__Problem requirements__: All of the records need to be retyped exactly, with no line dropped.
START Records supplied
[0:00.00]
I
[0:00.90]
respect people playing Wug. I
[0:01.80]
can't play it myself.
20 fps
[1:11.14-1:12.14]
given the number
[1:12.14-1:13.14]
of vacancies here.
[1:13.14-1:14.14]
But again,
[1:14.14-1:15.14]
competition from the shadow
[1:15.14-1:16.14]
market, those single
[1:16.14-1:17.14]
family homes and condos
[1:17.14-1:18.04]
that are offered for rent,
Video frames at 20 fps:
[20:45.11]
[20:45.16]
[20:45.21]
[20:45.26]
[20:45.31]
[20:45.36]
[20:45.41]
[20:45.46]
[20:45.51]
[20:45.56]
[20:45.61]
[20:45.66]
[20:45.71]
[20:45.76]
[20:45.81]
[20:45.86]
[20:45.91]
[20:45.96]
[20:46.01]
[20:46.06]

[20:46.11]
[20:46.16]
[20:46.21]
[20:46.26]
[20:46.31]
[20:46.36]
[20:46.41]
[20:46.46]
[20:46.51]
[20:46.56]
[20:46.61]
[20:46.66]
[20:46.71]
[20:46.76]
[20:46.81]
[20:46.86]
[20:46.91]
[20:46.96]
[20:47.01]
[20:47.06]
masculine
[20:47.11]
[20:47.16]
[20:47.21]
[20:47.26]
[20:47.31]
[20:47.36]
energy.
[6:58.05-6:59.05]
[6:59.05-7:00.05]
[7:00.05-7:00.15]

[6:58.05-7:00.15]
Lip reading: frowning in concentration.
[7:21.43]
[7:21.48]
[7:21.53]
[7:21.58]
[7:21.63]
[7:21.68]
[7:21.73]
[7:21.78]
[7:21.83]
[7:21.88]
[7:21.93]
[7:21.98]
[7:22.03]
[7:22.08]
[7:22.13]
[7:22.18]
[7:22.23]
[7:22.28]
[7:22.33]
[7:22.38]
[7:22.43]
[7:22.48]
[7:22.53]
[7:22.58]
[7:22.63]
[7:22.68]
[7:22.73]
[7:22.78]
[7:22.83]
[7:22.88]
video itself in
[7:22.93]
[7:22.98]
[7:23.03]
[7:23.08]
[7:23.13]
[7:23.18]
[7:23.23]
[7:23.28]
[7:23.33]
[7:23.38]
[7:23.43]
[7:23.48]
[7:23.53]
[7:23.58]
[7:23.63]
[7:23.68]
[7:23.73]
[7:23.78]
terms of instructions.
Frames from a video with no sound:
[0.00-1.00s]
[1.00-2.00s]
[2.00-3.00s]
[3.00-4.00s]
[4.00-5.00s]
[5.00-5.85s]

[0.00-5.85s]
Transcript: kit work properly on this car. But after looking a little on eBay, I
END Records supplied
__Solved problem__:
[0:00.00]
I
[0:00.90]
respect people playing Wug. I
[0:01.80]
can't play it myself.
20 fps
[1:11.14-1:12.14]
given the number
[1:12.14-1:13.14]
of vacancies here.
[1:13.14-1:14.14]
But again,
[1:14.14-1:15.14]
competition from the shadow
[1:15.14-1:16.14]
market, those single
[1:16.14-1:17.14]
family homes and condos
[1:17.14-1:18.04]
that are offered for rent,
Video frames at 20 fps:
[20:45.11]
[20:45.16]
[20:45.21]
[20:45.26]
[20:45.31]
[20:45.36]
[20:45.41]
[20:45.46]
[20:45.51]
[20:45.56]
[20:45.61]
[20:45.66]
[20:45.71]
[20:45.76]
[20:45.81]
[20:45.86]
[20:45.91]
[20:45.96]
[20:46.01]
[20:46.06]

[20:46.11]
[20:46.16]
[20:46.21]
[20:46.26]
[20:46.31]
[20:46.36]
[20:46.41]
[20:46.46]
[20:46.51]
[20:46.56]
[20:46.61]
[20:46.66]
[20:46.71]
[20:46.76]
[20:46.81]
[20:46.86]
[20:46.91]
[20:46.96]
[20:47.01]
[20:47.06]
masculine
[20:47.11]
[20:47.16]
[20:47.21]
[20:47.26]
[20:47.31]
[20:47.36]
energy.
[6:58.05-6:59.05]
[6:59.05-7:00.05]
[7:00.05-7:00.15]

[6:58.05-7:00.15]
Lip reading: frowning in concentration.
[7:21.43]
[7:21.48]
[7:21.53]
[7:21.58]
[7:21.63]
[7:21.68]
[7:21.73]
[7:21.78]
[7:21.83]
[7:21.88]
[7:21.93]
[7:21.98]
[7:22.03]
[7:22.08]
[7:22.13]
[7:22.18]
[7:22.23]
[7:22.28]
[7:22.33]
[7:22.38]
[7:22.43]
[7:22.48]
[7:22.53]
[7:22.58]
[7:22.63]
[7:22.68]
[7:22.73]
[7:22.78]
[7:22.83]
[7:22.88]
video itself in
[7:22.93]
[7:22.98]
[7:23.03]
[7:23.08]
[7:23.13]
[7:23.18]
[7:23.23]
[7:23.28]
[7:23.33]
[7:23.38]
[7:23.43]
[7:23.48]
[7:23.53]
[7:23.58]
[7:23.63]
[7:23.68]
[7:23.73]
[7:23.78]
terms of instructions.
Frames from a video with no sound:
[0.00-1.00s]
[1.00-2.00s]
[2.00-3.00s]
[3.00-4.00s]
[4.00-5.00s]
[5.00-5.85s]

[0.00-5.85s]
Transcript: kit work properly on this car. But after looking a little on eBay, I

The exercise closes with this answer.